Le Nom des gens

Ne serait-ce que parce qu’il invente un genre, la comédie politique, le film de Michel Leclerc est déjà recommandable. Mais comme en plus il est drôle, touchant, joyeux et incarné, il s’avère une des meilleures surprises françaises de l’année. Christophe Chabert

Il s’appelle Arthur Martin, c’est un quinquagénaire spécialiste du principe de précaution, autopsiant des oiseaux pour voir s’ils sont touchés par la grippe aviaire. Elle s’appelle Bahia Benmahmoud, elle est dans la vingtaine et couche avec des gens de droite pour les convertir à ses idées de gauche, héritage d’une complexe ascendance familiale. Ils se rencontrent au cours d’un direct sur "France Inter", ils ne se quitteront plus et les années qu’ils passent ensemble à l’écran sont celles que nous, spectateurs français, avons traversées. C’est l’énorme qualité, de celles qu’on n’attendait plus dans le cinéma hexagonal, du "Nom des gens" : parler d’une époque à travers le destin de deux personnages qui épousent (mais pas complètement, Michel Leclerc ayant l’intelligence de ne rien rendre mécanique dans son scénario) les soubresauts politiques du pays. Dans sa confession initiale, Arthur dit qu’il est «jospiniste», autrement dit coincé, modéré, austère, croyant dans les idées plus que dans la communication. Pour Bahia, être de droite, c’est être un «facho», mais personne n’est irrécupérable tant qu’on sait utiliser les bons arguments.
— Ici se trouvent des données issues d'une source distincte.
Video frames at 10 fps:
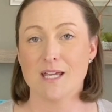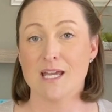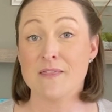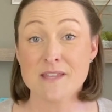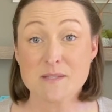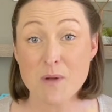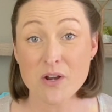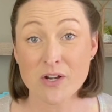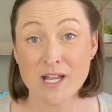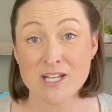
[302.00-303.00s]
In this
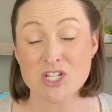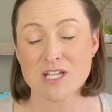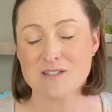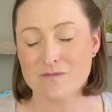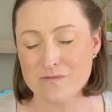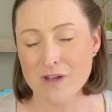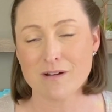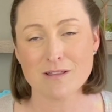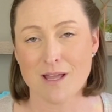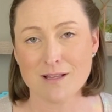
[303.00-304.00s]
modern age, it's
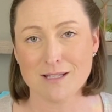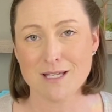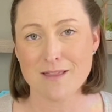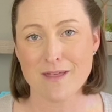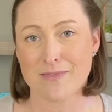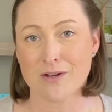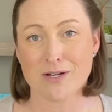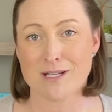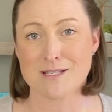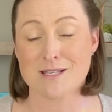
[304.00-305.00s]
very likely that there
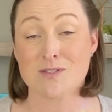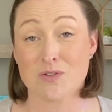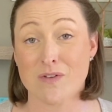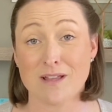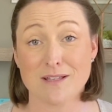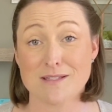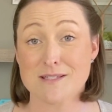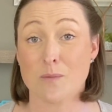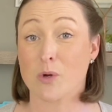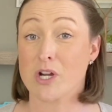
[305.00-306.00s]
is surveillance
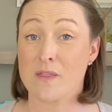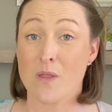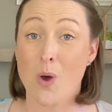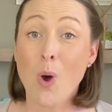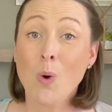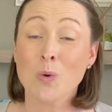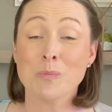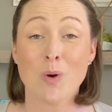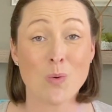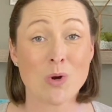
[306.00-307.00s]
somewhere in the
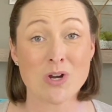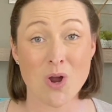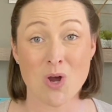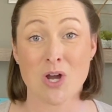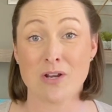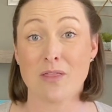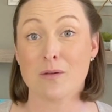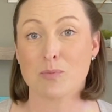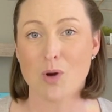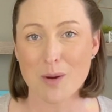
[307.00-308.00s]
home or on the
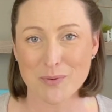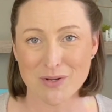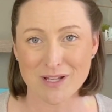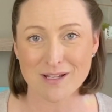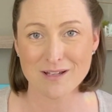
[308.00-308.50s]
property.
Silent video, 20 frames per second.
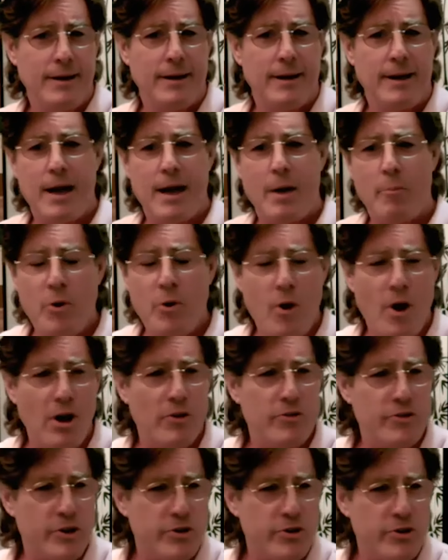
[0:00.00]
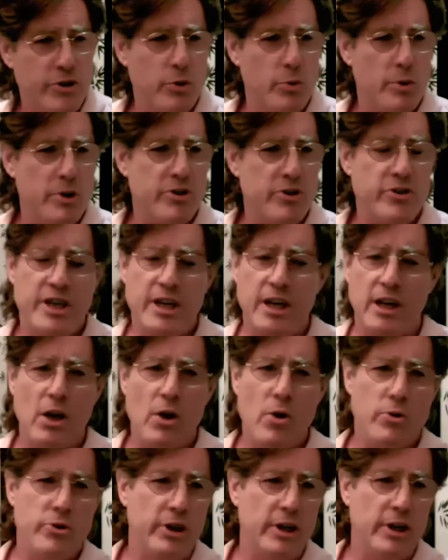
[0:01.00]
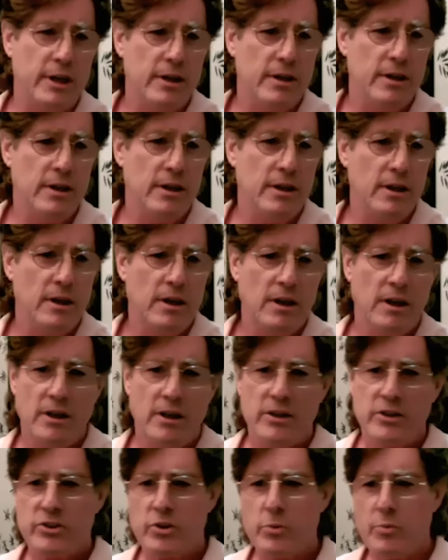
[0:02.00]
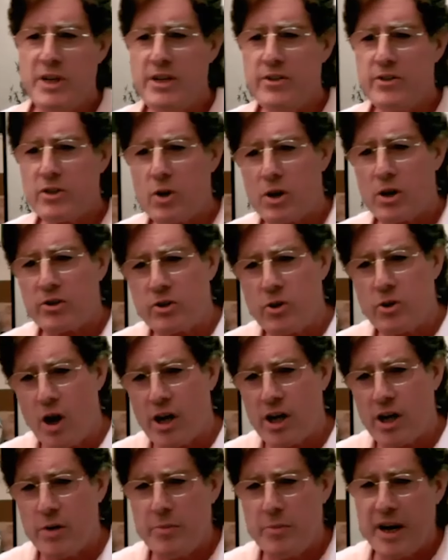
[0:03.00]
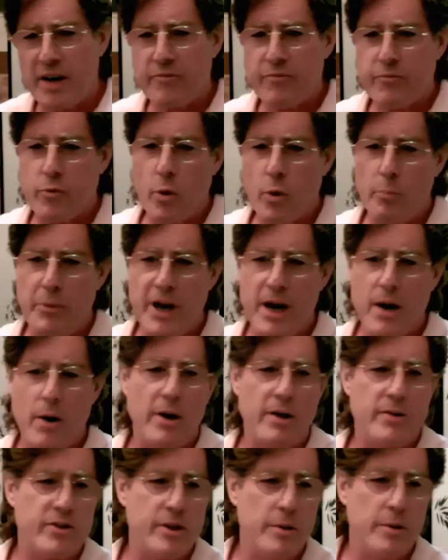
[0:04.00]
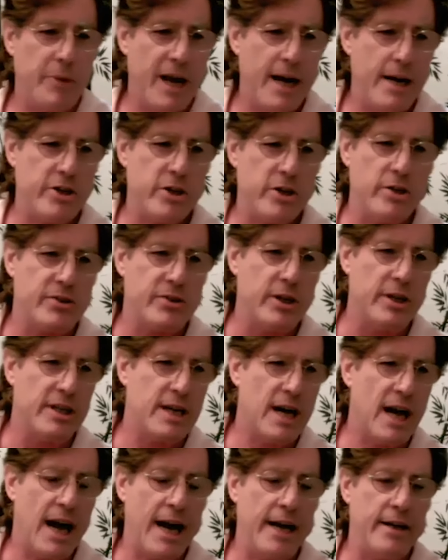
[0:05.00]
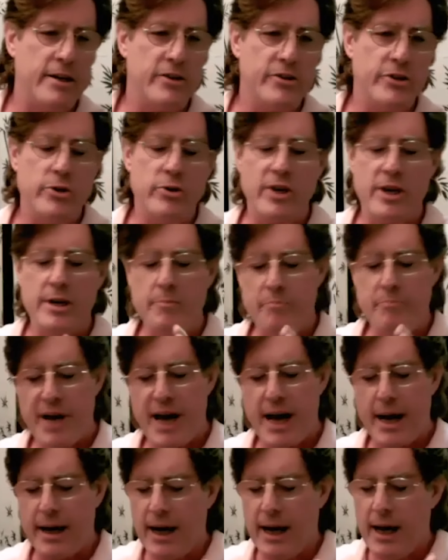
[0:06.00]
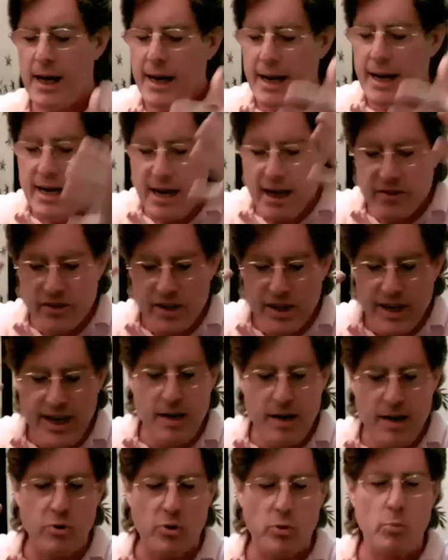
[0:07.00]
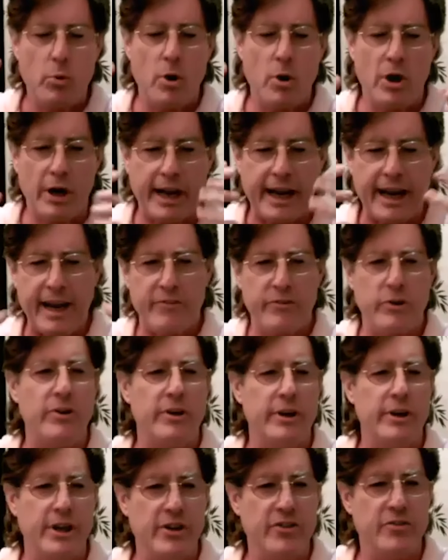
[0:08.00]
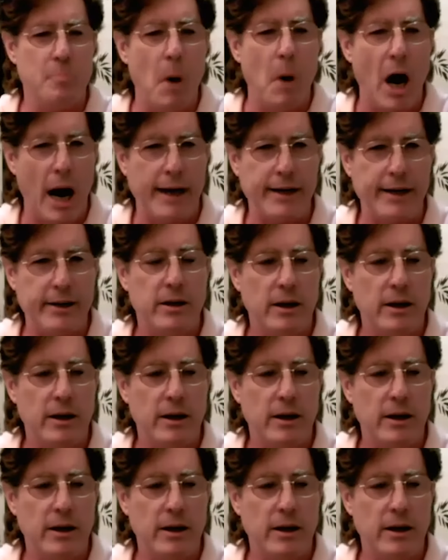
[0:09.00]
Now, Paul is a Jewish theologian. So when he starts talking about forbearance and patience and kindness, you can bet he has the Hebrew word chesed in his mind.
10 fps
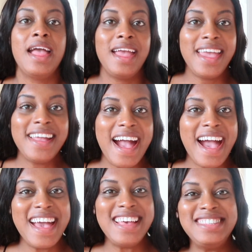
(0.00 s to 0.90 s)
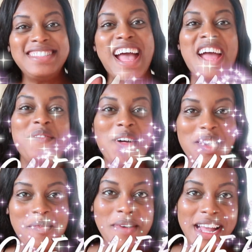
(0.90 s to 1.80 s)
Hey guys, and
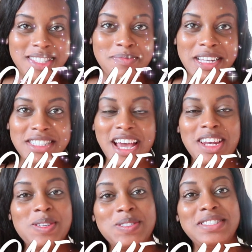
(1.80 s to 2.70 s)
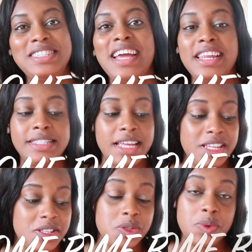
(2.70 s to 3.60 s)
welcome back to my channel. So today I
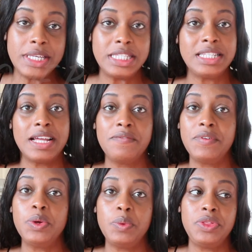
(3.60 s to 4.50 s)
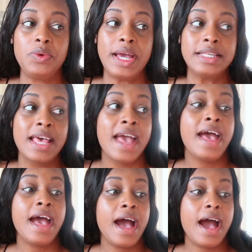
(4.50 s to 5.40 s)
decided to do a sit down video with you guys.
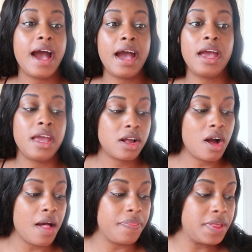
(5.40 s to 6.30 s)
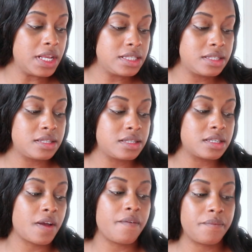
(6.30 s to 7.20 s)
I got this
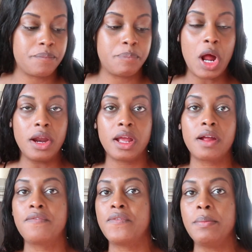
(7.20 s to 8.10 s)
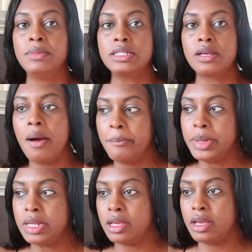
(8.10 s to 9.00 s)
product from this
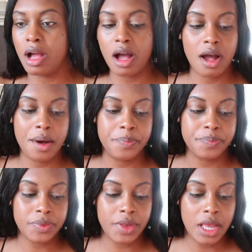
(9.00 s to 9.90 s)
company and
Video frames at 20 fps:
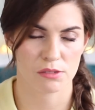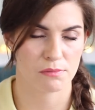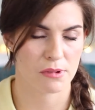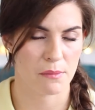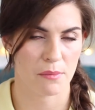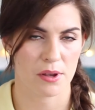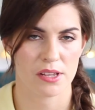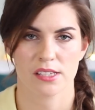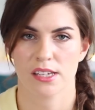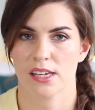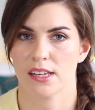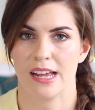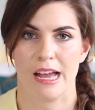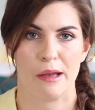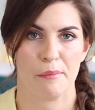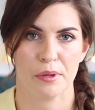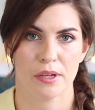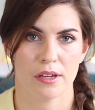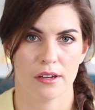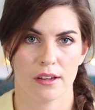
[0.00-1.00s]
made my skin
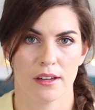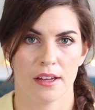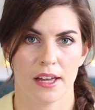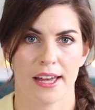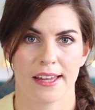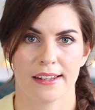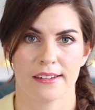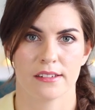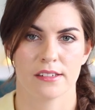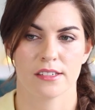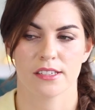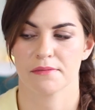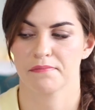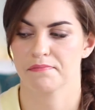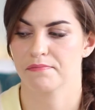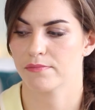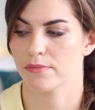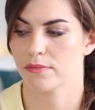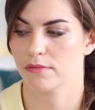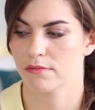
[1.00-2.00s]
happier, and
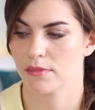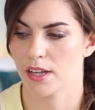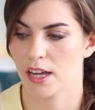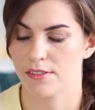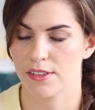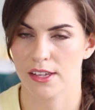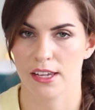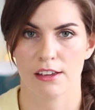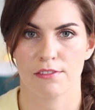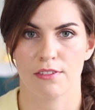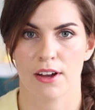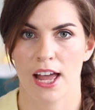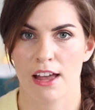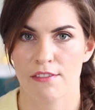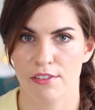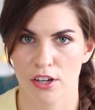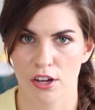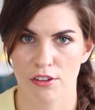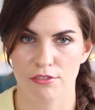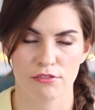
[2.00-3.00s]
I think if I
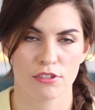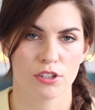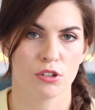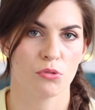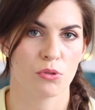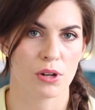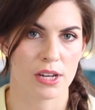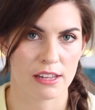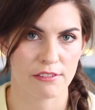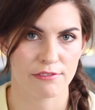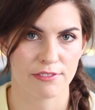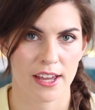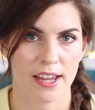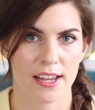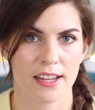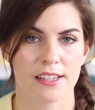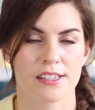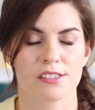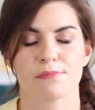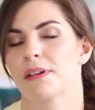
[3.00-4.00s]
ever go through an oily
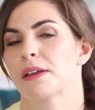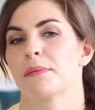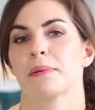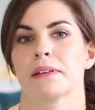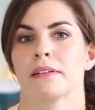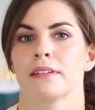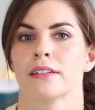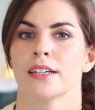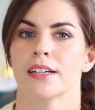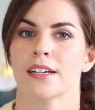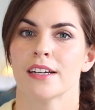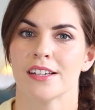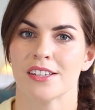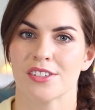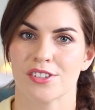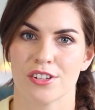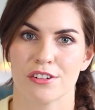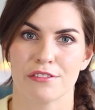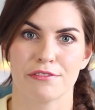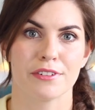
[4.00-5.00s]
phase, maybe
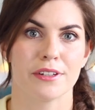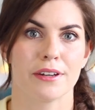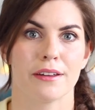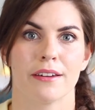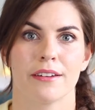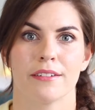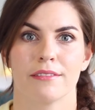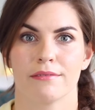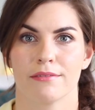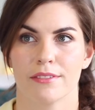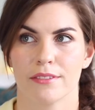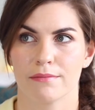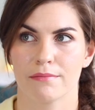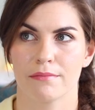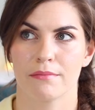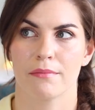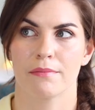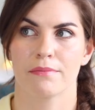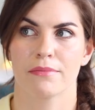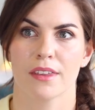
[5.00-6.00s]
sort of, you know,
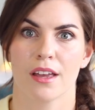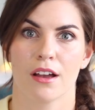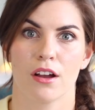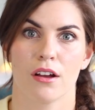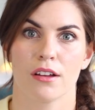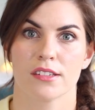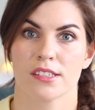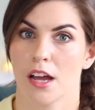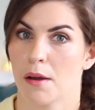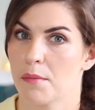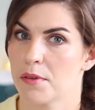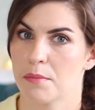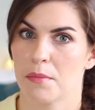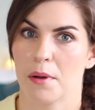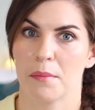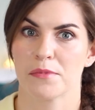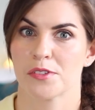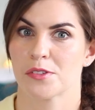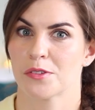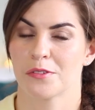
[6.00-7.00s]
time of the
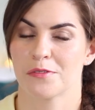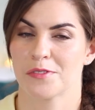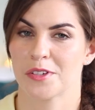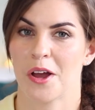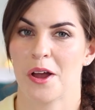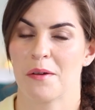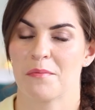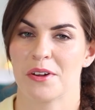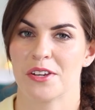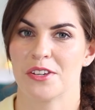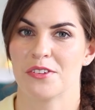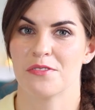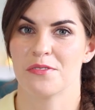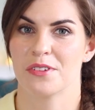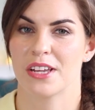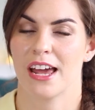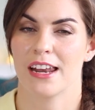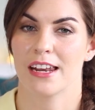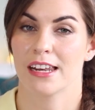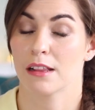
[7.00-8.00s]
month sort of time when you
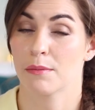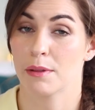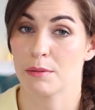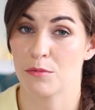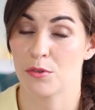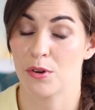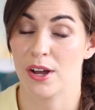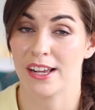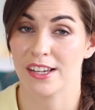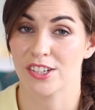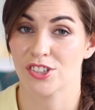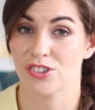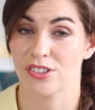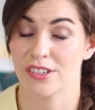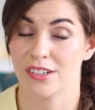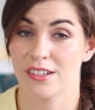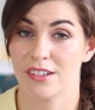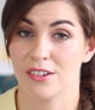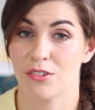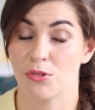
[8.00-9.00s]
get a little bit more
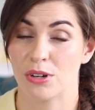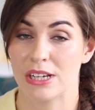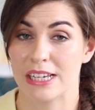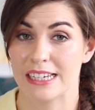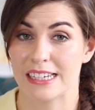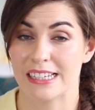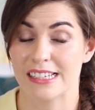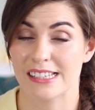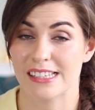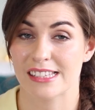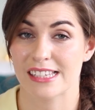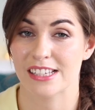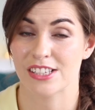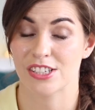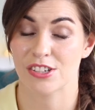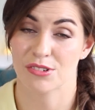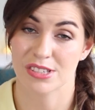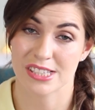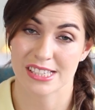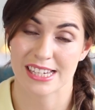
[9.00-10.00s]
extra oiliness
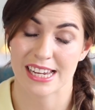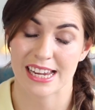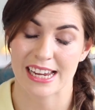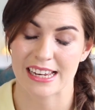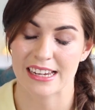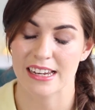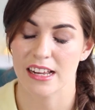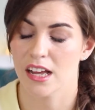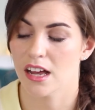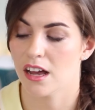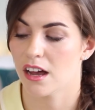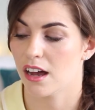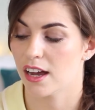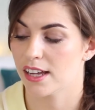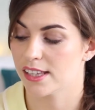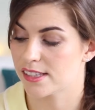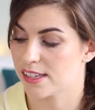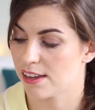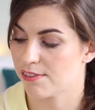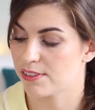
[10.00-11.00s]
in your skin,
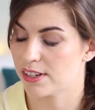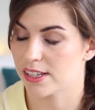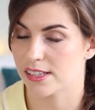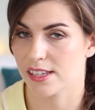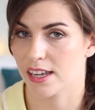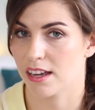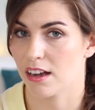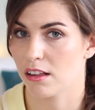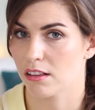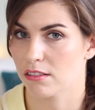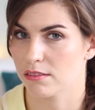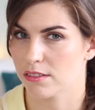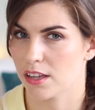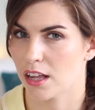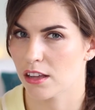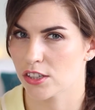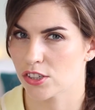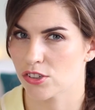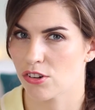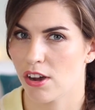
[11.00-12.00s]
I'd definitely say
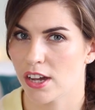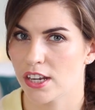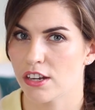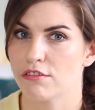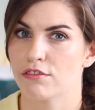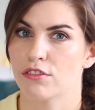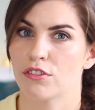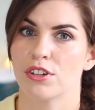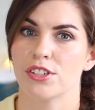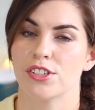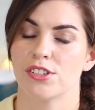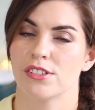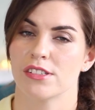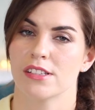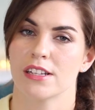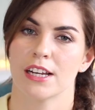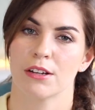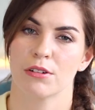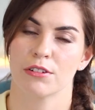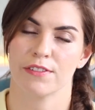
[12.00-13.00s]
I'll try and avoid using
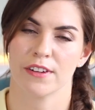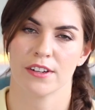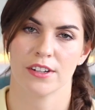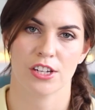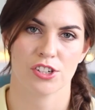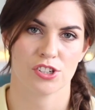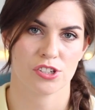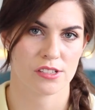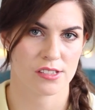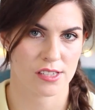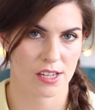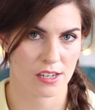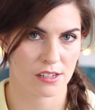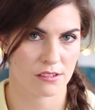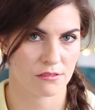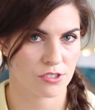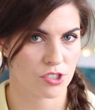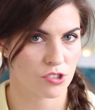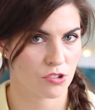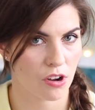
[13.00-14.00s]
the liquid foundations
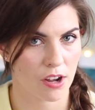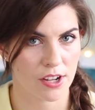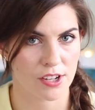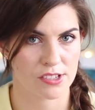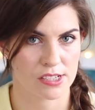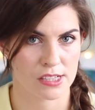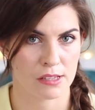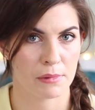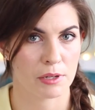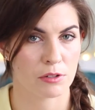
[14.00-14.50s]
and try using the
Leclerc va fouiller dans leur passé les racines de cette névrose politique (car l’engagement est, d’une façon ou d’une autre, névrotique), sans pour autant banaliser leurs idées et surtout, l’amour tordu qui va naître entre eux.

La liberté guide leurs pas

Si "Le Nom des gens" se présente comme un concentré des thématiques alimentant les débats d’actualité (l’omniprésence de la prévention, l’identité nationale, la religion, l’immigration, le devoir de mémoire), le film est traversé par un souffle romanesque et un désir de faire un point lucide et drôle sur toutes ces questions. La mise en scène mélange les formats, les temps, les modes de discours (on sent l’influence de Woody Allen, notamment dans les monologues face caméra), laisse du champ aux acteurs (Gamblin est une fois de plus excellent, mais c’est Sara Forestier qui emporte le morceau par son culot et son énergie) et prépare la grande montée d’émotion finale. Où il est question de deuil, de secrets à jamais enfouis, de réconciliations douloureuses… De liberté aussi, et c’est peut-être en cela que le film est si enthousiasmant : Leclerc, en théorie, en pratique et dans les corps qu’il manie à l’écran, nous appelle à nous libérer des diktats moraux, sociaux et esthétiques pour simplement être. Message indispensable par les temps qui courent.